Stored items

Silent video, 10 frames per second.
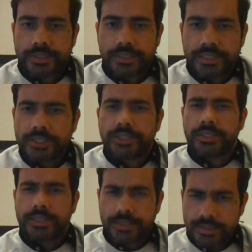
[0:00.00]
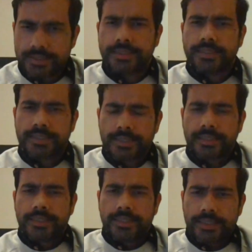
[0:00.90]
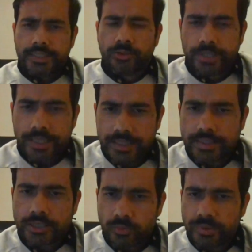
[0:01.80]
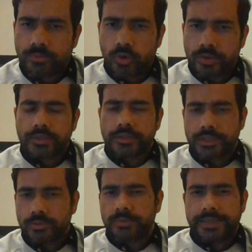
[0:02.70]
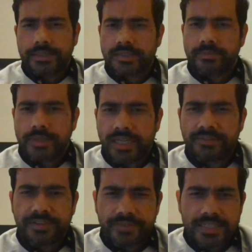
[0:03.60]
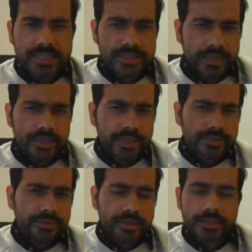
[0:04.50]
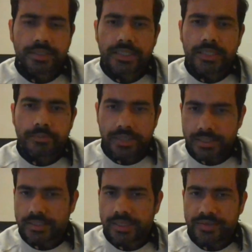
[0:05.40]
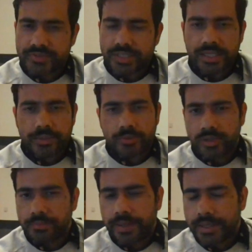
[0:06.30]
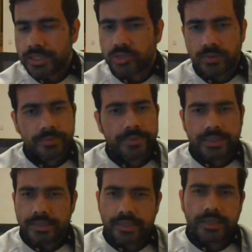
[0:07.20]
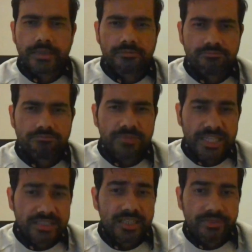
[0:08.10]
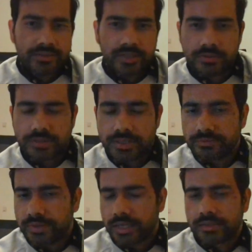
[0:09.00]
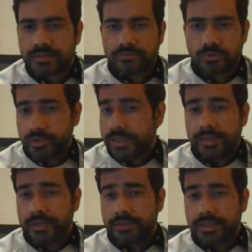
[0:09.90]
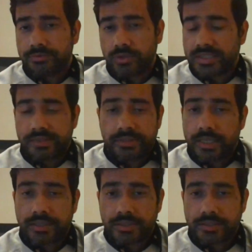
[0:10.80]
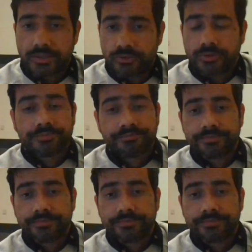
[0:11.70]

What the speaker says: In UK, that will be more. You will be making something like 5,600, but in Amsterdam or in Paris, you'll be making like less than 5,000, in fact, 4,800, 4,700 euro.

WHAT IS BEING ASKED:
Retype all entries exactly, without the images.

FINISHED EXERCISE:
Silent video, 10 frames per second.
[0:00.00]
[0:00.90]
[0:01.80]
[0:02.70]
[0:03.60]
[0:04.50]
[0:05.40]
[0:06.30]
[0:07.20]
[0:08.10]
[0:09.00]
[0:09.90]
[0:10.80]
[0:11.70]

What the speaker says: In UK, that will be more. You will be making something like 5,600, but in Amsterdam or in Paris, you'll be making like less than 5,000, in fact, 4,800, 4,700 euro.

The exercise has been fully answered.